# To do:
Go through the listing below and repeat it exactly, omitting each picture.

# Dataset records:
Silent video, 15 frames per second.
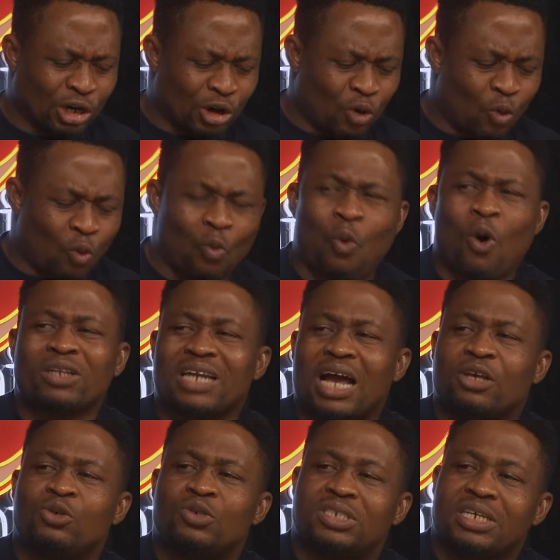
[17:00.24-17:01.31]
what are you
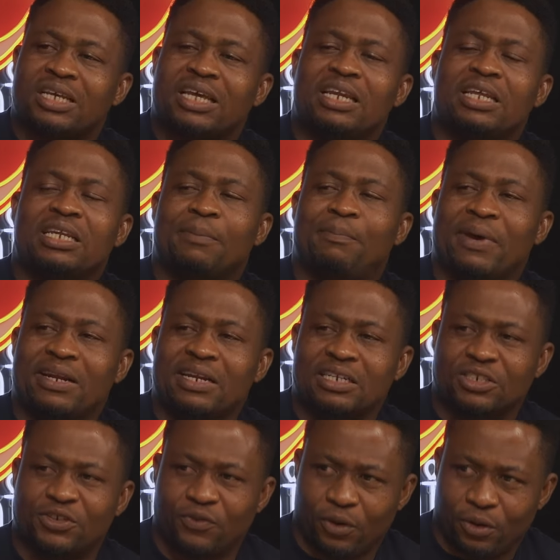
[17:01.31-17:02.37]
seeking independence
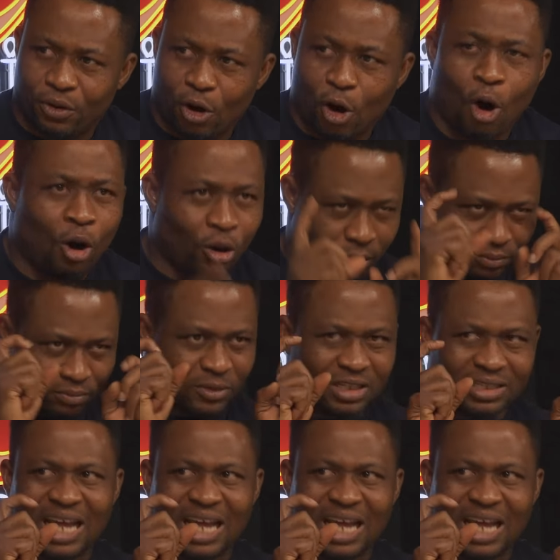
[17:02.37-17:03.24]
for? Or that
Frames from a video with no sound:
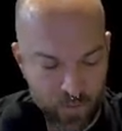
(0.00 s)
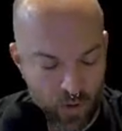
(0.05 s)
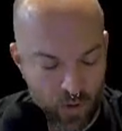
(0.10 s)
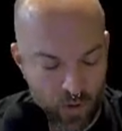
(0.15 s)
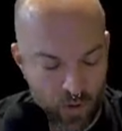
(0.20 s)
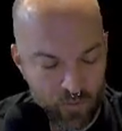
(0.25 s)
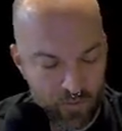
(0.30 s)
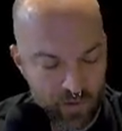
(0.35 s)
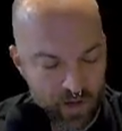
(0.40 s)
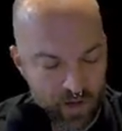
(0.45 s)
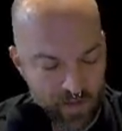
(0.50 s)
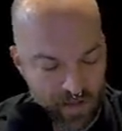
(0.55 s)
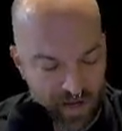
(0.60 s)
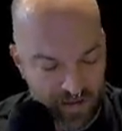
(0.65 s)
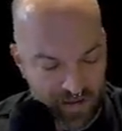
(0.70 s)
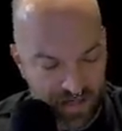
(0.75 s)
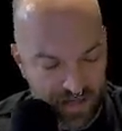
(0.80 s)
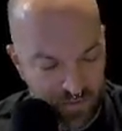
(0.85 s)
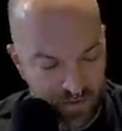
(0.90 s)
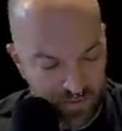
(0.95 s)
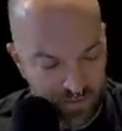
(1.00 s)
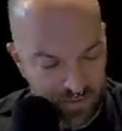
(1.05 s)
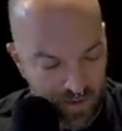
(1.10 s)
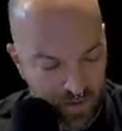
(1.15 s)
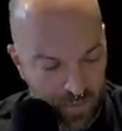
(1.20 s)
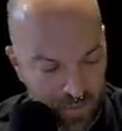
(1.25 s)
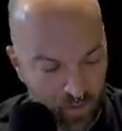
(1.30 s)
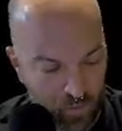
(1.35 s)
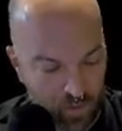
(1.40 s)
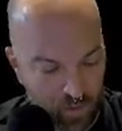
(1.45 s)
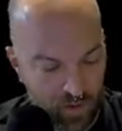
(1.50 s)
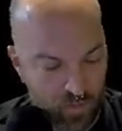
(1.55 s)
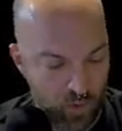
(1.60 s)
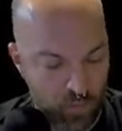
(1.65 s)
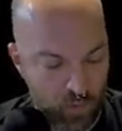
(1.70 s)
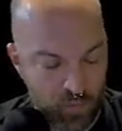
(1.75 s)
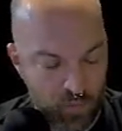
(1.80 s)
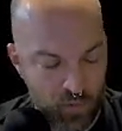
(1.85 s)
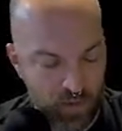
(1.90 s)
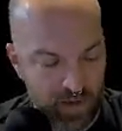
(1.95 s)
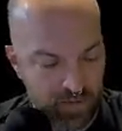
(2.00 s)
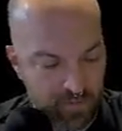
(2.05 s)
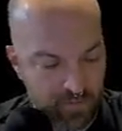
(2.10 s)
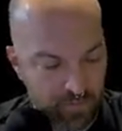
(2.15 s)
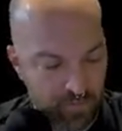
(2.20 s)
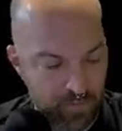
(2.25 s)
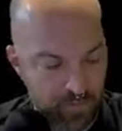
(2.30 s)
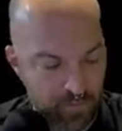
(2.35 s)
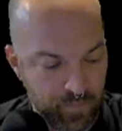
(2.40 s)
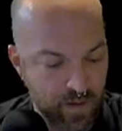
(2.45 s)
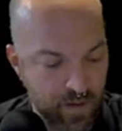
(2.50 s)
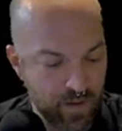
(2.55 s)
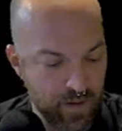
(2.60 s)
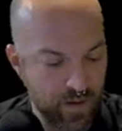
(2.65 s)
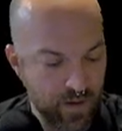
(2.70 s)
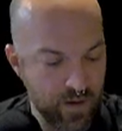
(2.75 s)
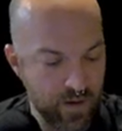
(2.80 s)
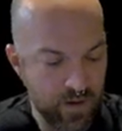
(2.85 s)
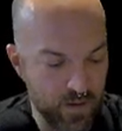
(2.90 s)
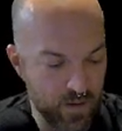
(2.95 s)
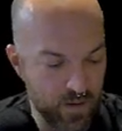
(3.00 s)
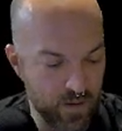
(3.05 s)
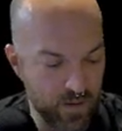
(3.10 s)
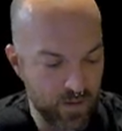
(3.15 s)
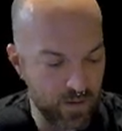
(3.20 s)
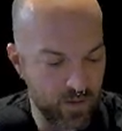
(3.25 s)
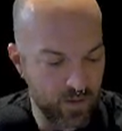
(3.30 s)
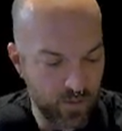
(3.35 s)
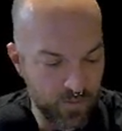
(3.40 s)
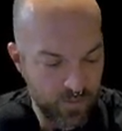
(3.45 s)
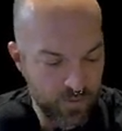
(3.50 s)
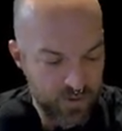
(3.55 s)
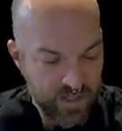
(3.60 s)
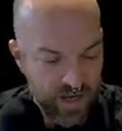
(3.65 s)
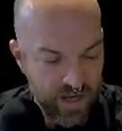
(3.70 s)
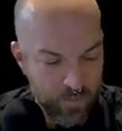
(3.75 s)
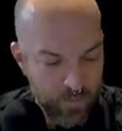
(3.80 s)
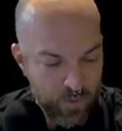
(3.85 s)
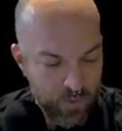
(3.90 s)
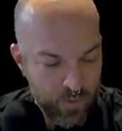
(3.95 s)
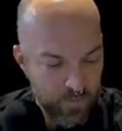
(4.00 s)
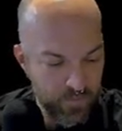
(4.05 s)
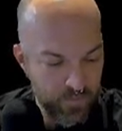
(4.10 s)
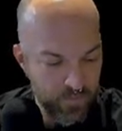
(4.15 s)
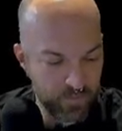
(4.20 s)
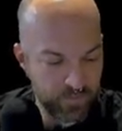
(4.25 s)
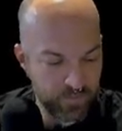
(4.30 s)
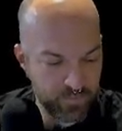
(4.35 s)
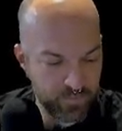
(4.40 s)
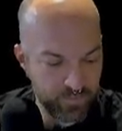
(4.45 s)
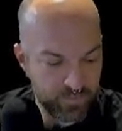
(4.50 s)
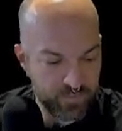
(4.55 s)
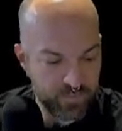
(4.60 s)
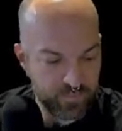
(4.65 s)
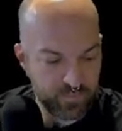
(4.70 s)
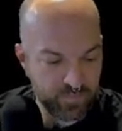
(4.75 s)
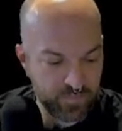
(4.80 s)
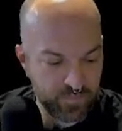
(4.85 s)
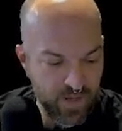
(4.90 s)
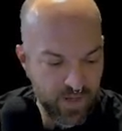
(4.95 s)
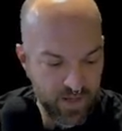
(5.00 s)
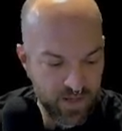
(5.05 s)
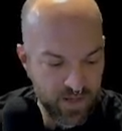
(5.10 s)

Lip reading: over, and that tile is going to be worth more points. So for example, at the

# Task response:
Silent video, 15 frames per second.
[17:00.24-17:01.31]
what are you
[17:01.31-17:02.37]
seeking independence
[17:02.37-17:03.24]
for? Or that
Frames from a video with no sound:
(0.00 s)
(0.05 s)
(0.10 s)
(0.15 s)
(0.20 s)
(0.25 s)
(0.30 s)
(0.35 s)
(0.40 s)
(0.45 s)
(0.50 s)
(0.55 s)
(0.60 s)
(0.65 s)
(0.70 s)
(0.75 s)
(0.80 s)
(0.85 s)
(0.90 s)
(0.95 s)
(1.00 s)
(1.05 s)
(1.10 s)
(1.15 s)
(1.20 s)
(1.25 s)
(1.30 s)
(1.35 s)
(1.40 s)
(1.45 s)
(1.50 s)
(1.55 s)
(1.60 s)
(1.65 s)
(1.70 s)
(1.75 s)
(1.80 s)
(1.85 s)
(1.90 s)
(1.95 s)
(2.00 s)
(2.05 s)
(2.10 s)
(2.15 s)
(2.20 s)
(2.25 s)
(2.30 s)
(2.35 s)
(2.40 s)
(2.45 s)
(2.50 s)
(2.55 s)
(2.60 s)
(2.65 s)
(2.70 s)
(2.75 s)
(2.80 s)
(2.85 s)
(2.90 s)
(2.95 s)
(3.00 s)
(3.05 s)
(3.10 s)
(3.15 s)
(3.20 s)
(3.25 s)
(3.30 s)
(3.35 s)
(3.40 s)
(3.45 s)
(3.50 s)
(3.55 s)
(3.60 s)
(3.65 s)
(3.70 s)
(3.75 s)
(3.80 s)
(3.85 s)
(3.90 s)
(3.95 s)
(4.00 s)
(4.05 s)
(4.10 s)
(4.15 s)
(4.20 s)
(4.25 s)
(4.30 s)
(4.35 s)
(4.40 s)
(4.45 s)
(4.50 s)
(4.55 s)
(4.60 s)
(4.65 s)
(4.70 s)
(4.75 s)
(4.80 s)
(4.85 s)
(4.90 s)
(4.95 s)
(5.00 s)
(5.05 s)
(5.10 s)

Lip reading: over, and that tile is going to be worth more points. So for example, at the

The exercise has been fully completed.